What to do: Copy the data exactly; pictures stay out of the copy.

-*-*-

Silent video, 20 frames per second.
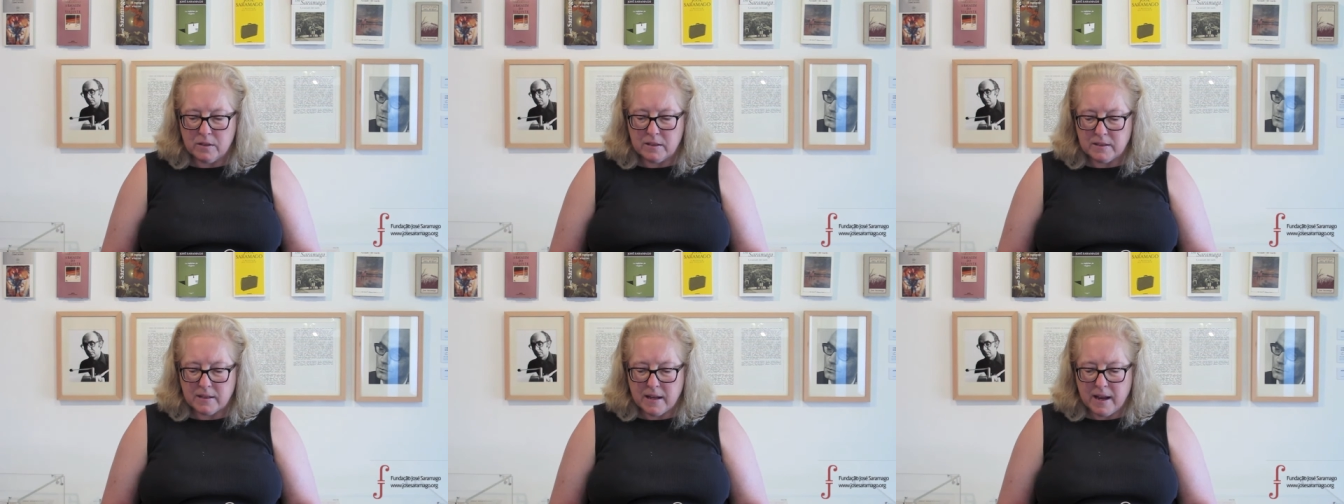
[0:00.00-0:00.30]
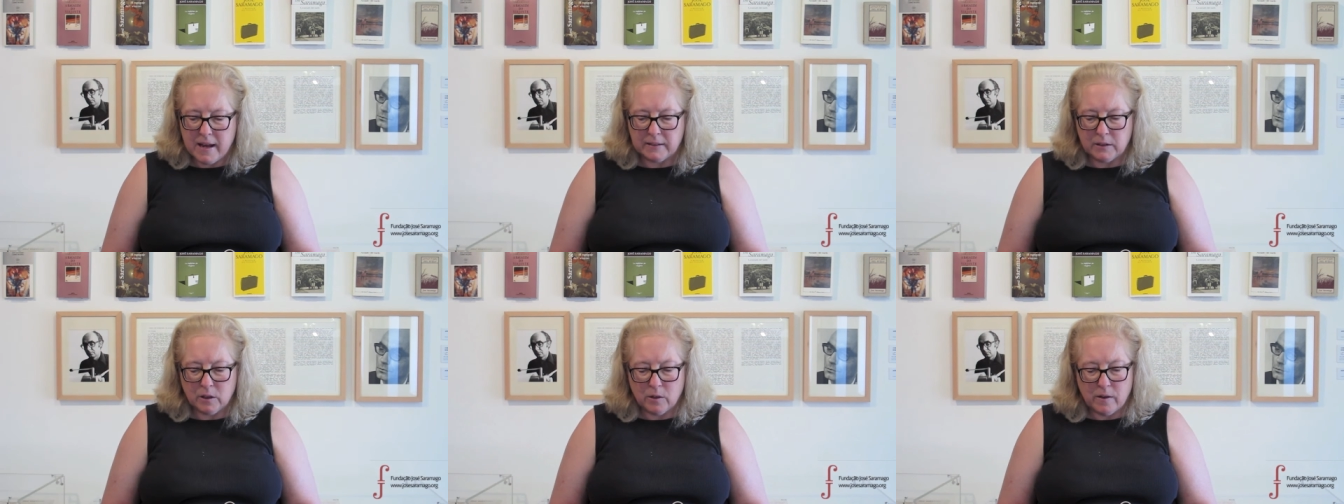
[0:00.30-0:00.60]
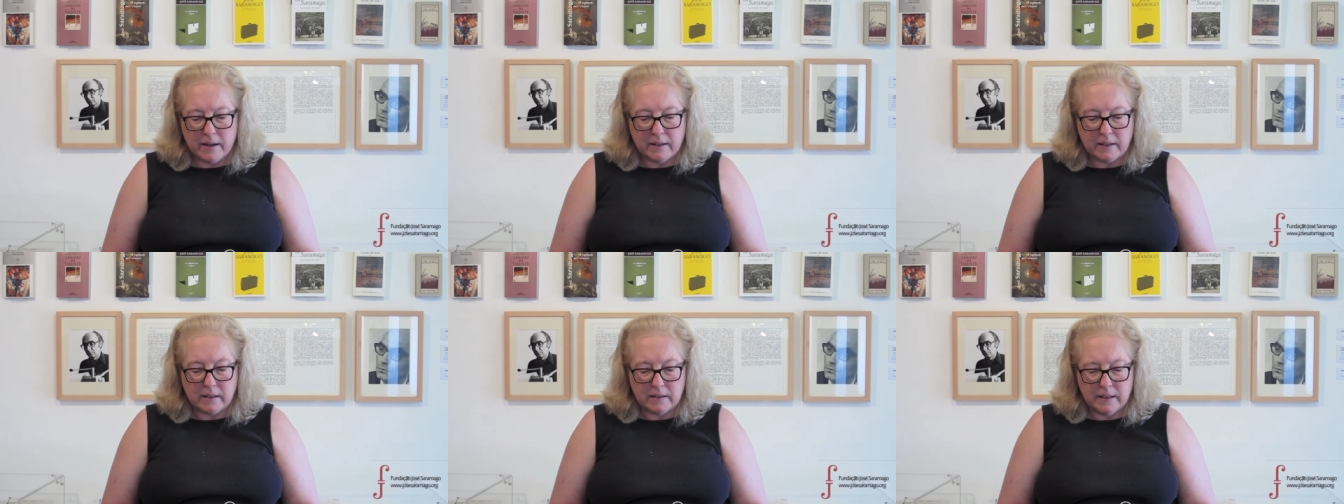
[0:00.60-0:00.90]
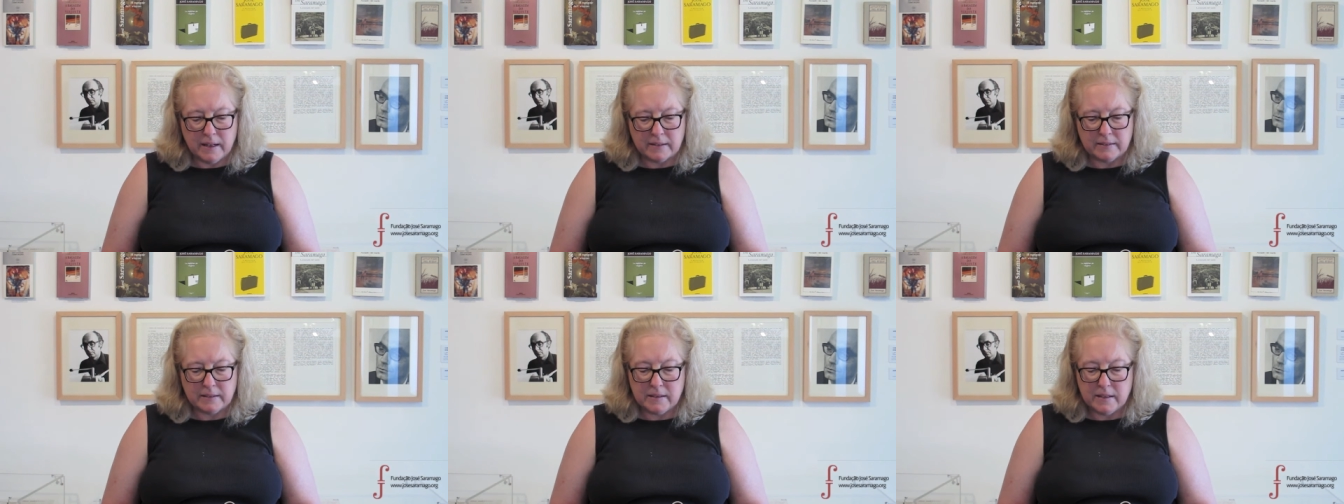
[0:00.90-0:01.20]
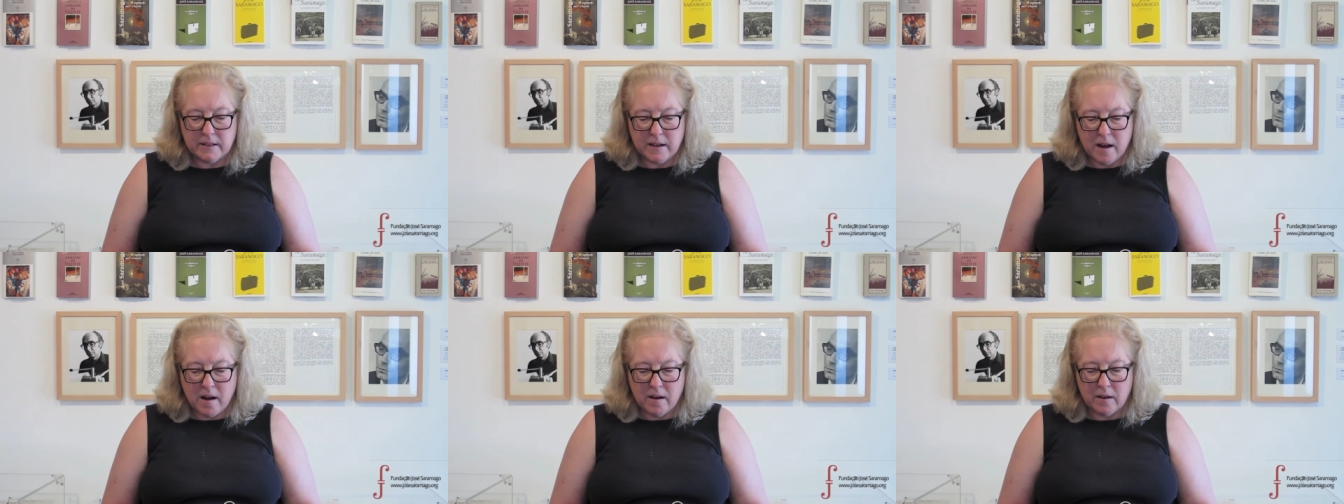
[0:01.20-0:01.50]
the saddler and collected
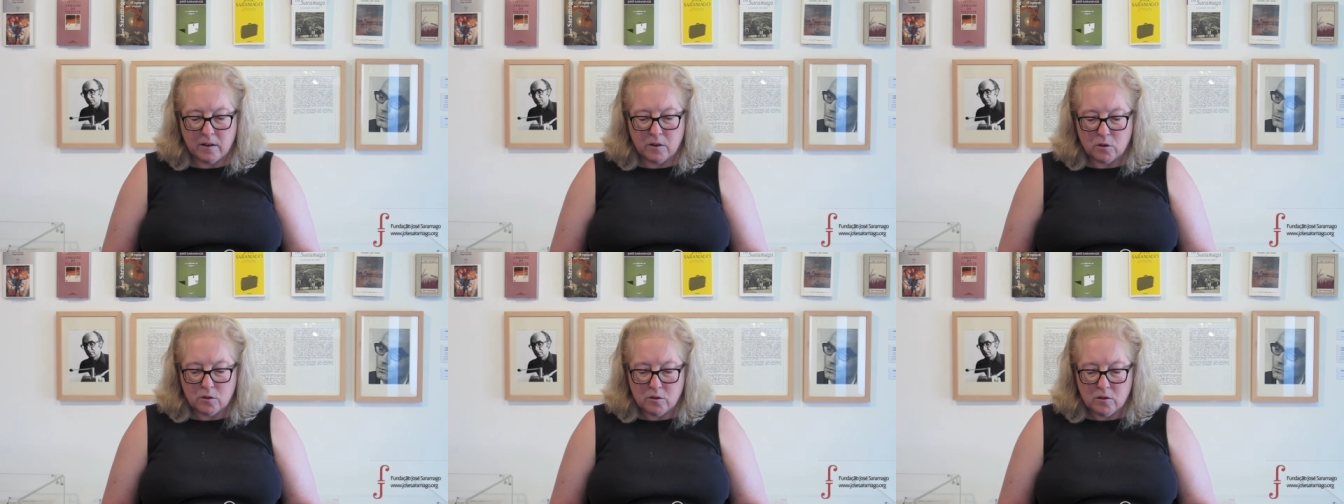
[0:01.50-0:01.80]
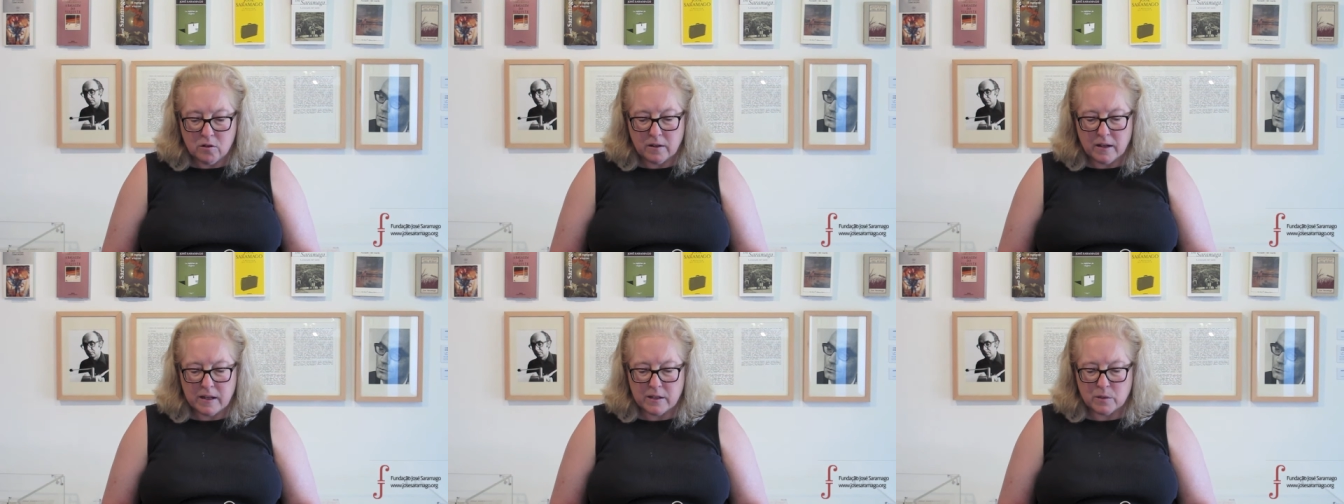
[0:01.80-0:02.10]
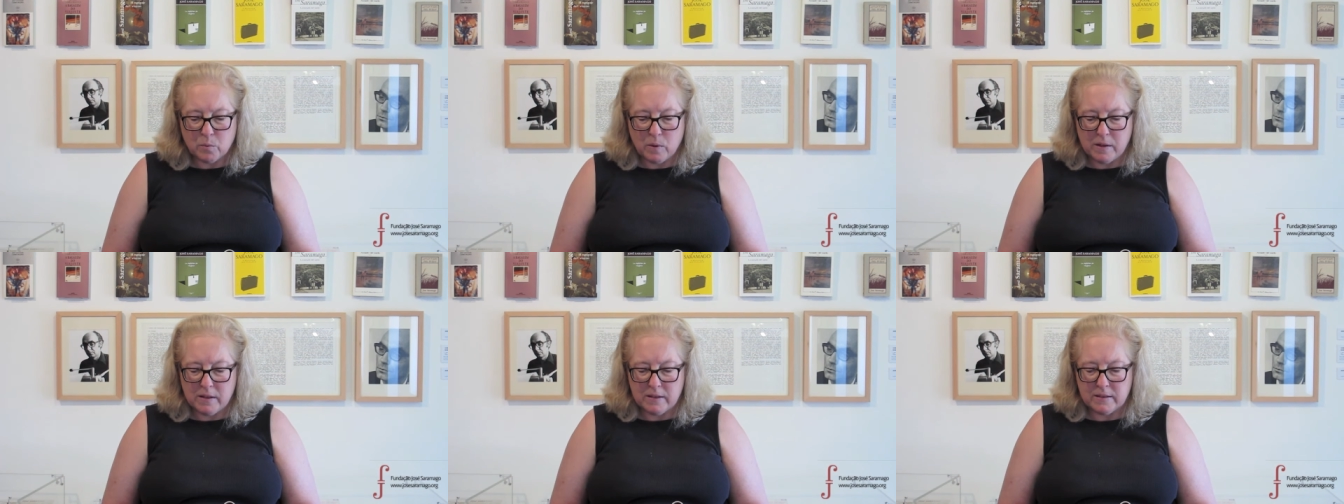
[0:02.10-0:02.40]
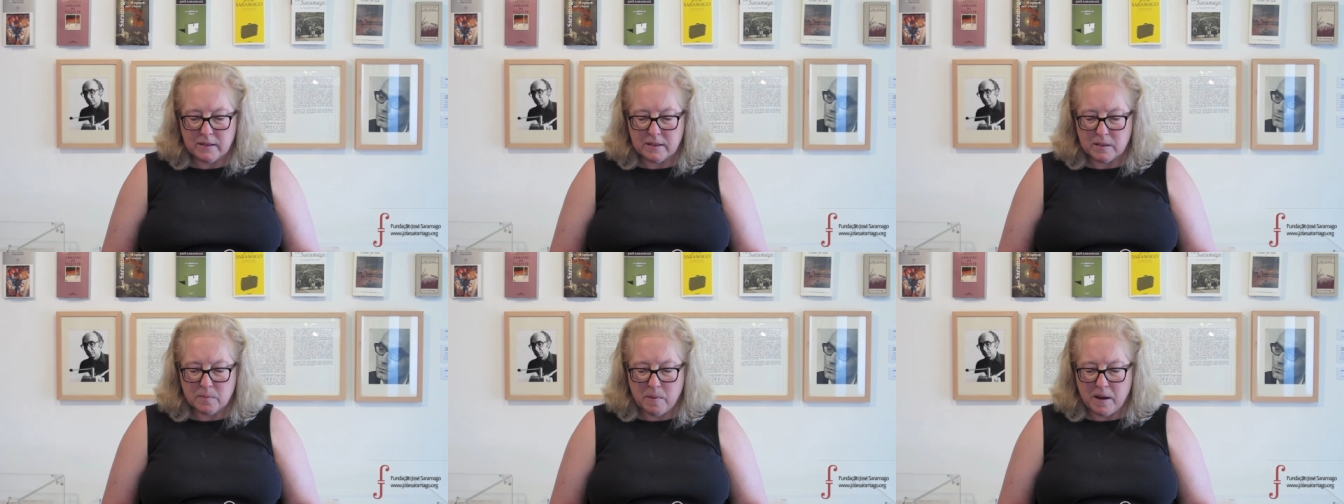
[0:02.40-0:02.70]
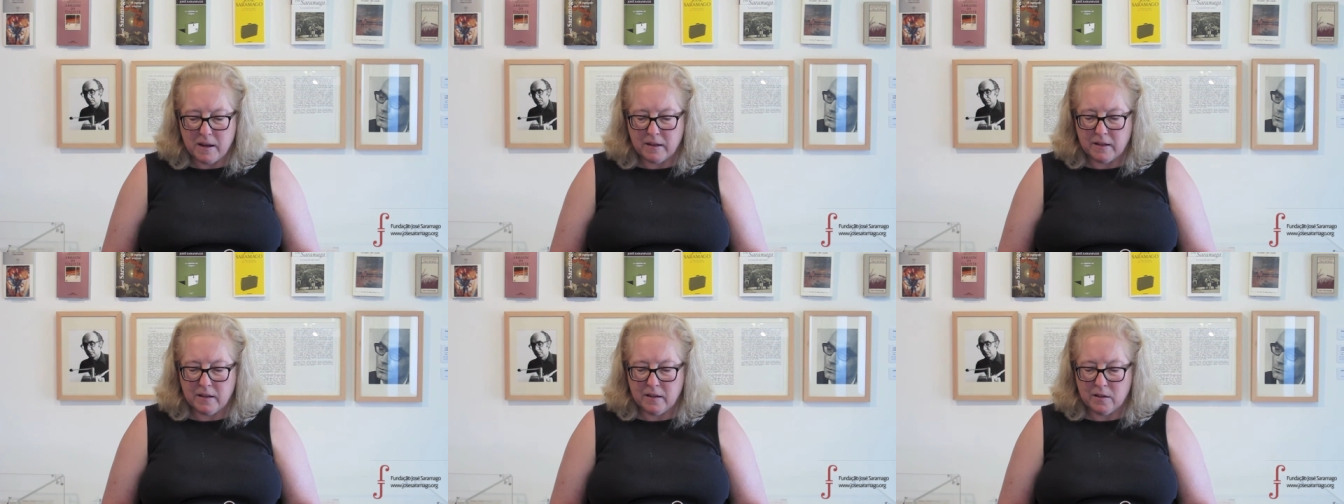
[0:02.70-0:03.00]
the iron hook as well as a
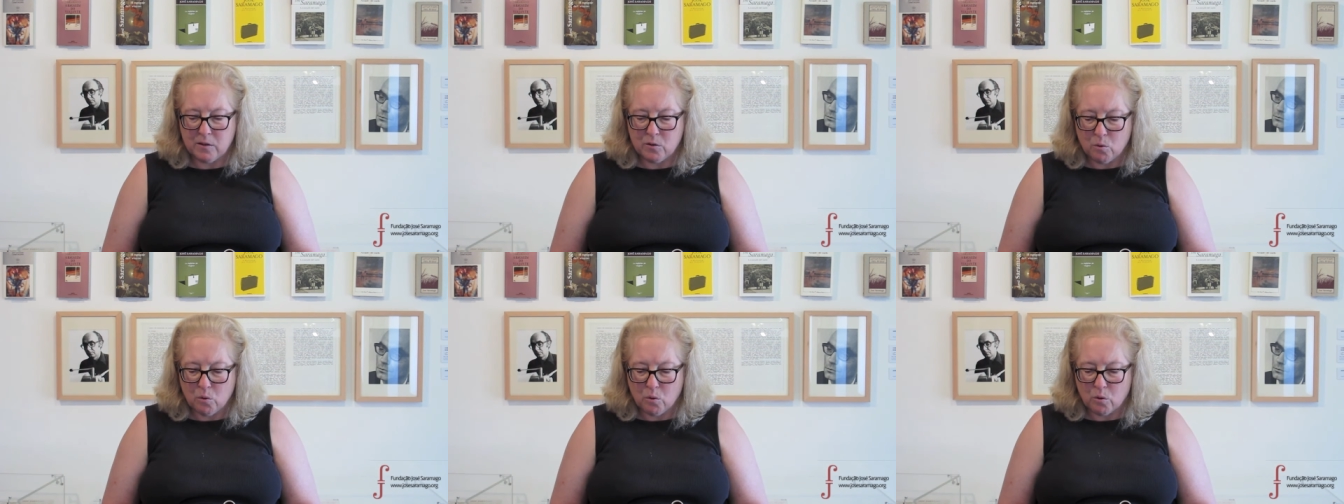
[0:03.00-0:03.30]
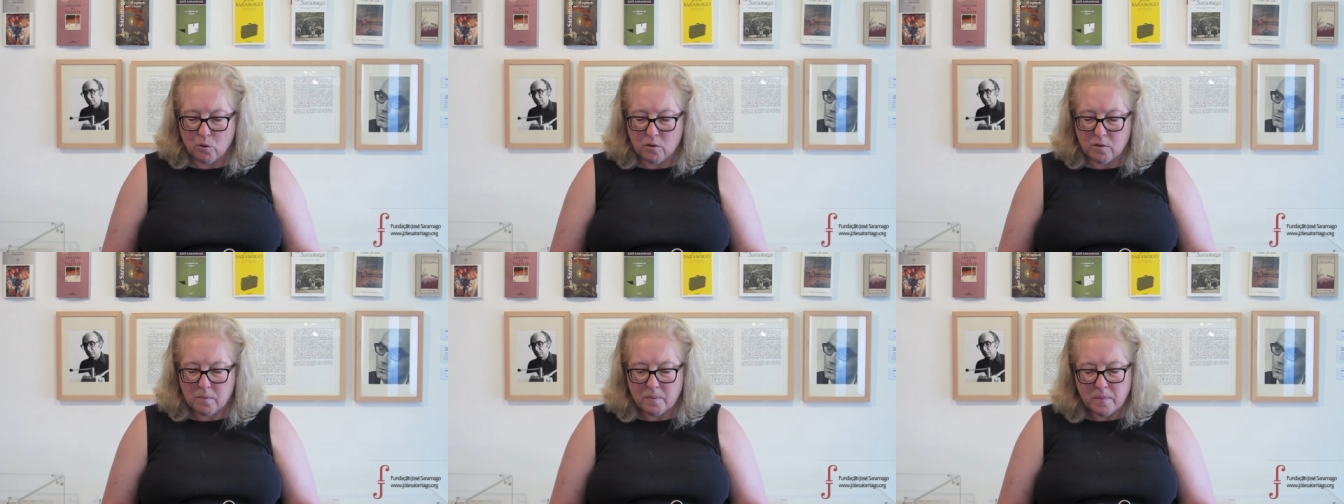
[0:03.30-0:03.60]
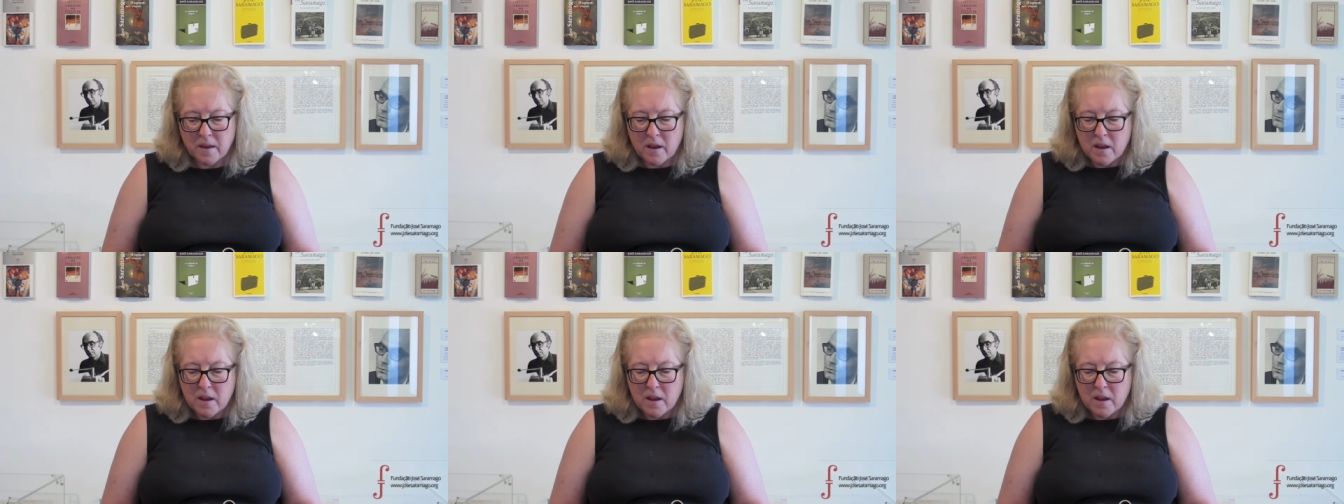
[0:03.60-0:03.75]
spike he had ordered,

-*-*-

Exercise result:
Silent video, 20 frames per second.
[0:00.00-0:00.30]
[0:00.30-0:00.60]
[0:00.60-0:00.90]
[0:00.90-0:01.20]
[0:01.20-0:01.50]
the saddler and collected
[0:01.50-0:01.80]
[0:01.80-0:02.10]
[0:02.10-0:02.40]
[0:02.40-0:02.70]
[0:02.70-0:03.00]
the iron hook as well as a
[0:03.00-0:03.30]
[0:03.30-0:03.60]
[0:03.60-0:03.75]
spike he had ordered,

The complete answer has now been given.